**Task**
I'd like the entries reproduced exactly, with the images omitted.

**Entries taken from a collection**
────────────────────────────────────────

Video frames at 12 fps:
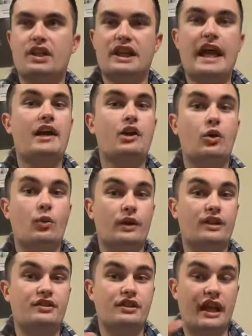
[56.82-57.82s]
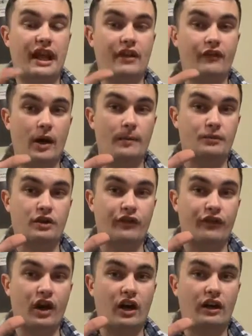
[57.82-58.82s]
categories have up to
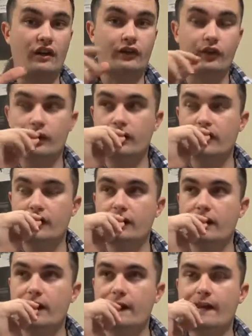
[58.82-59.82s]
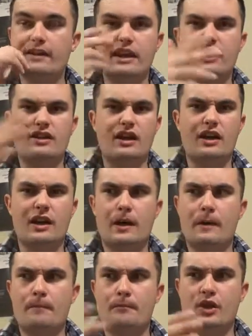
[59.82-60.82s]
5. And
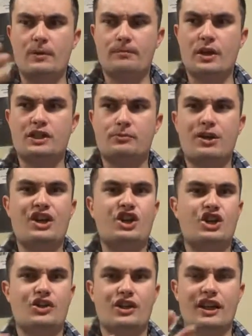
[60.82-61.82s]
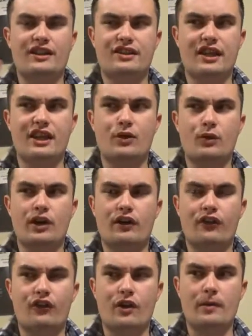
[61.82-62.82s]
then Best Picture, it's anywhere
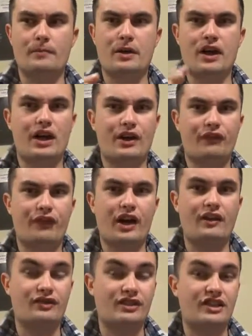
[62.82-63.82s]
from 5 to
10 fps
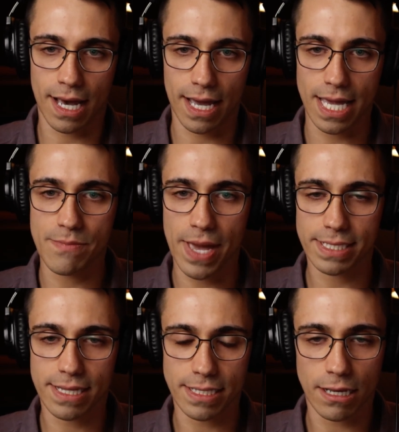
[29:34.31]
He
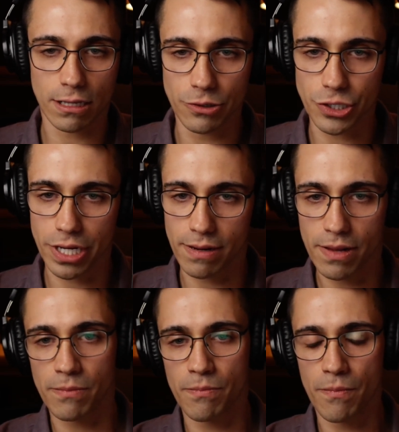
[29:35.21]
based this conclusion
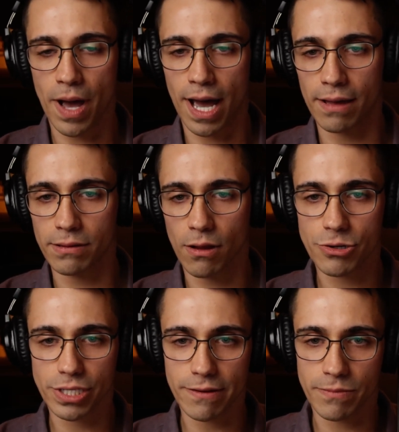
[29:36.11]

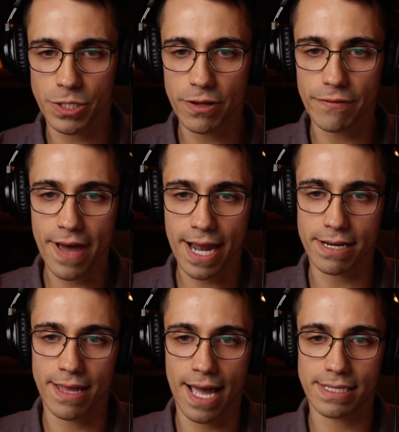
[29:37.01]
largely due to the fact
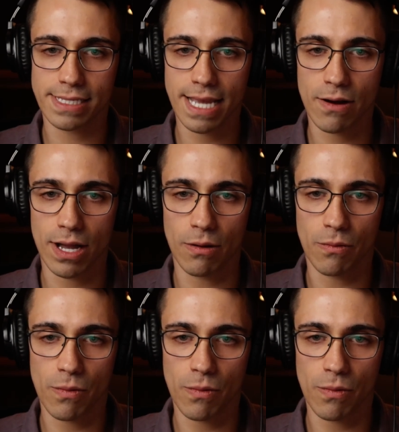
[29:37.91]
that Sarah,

────────────────────────────────────────

**Finished exercise**
Video frames at 12 fps:
[56.82-57.82s]
[57.82-58.82s]
categories have up to
[58.82-59.82s]
[59.82-60.82s]
5. And
[60.82-61.82s]
[61.82-62.82s]
then Best Picture, it's anywhere
[62.82-63.82s]
from 5 to
10 fps
[29:34.31]
He
[29:35.21]
based this conclusion
[29:36.11]

[29:37.01]
largely due to the fact
[29:37.91]
that Sarah,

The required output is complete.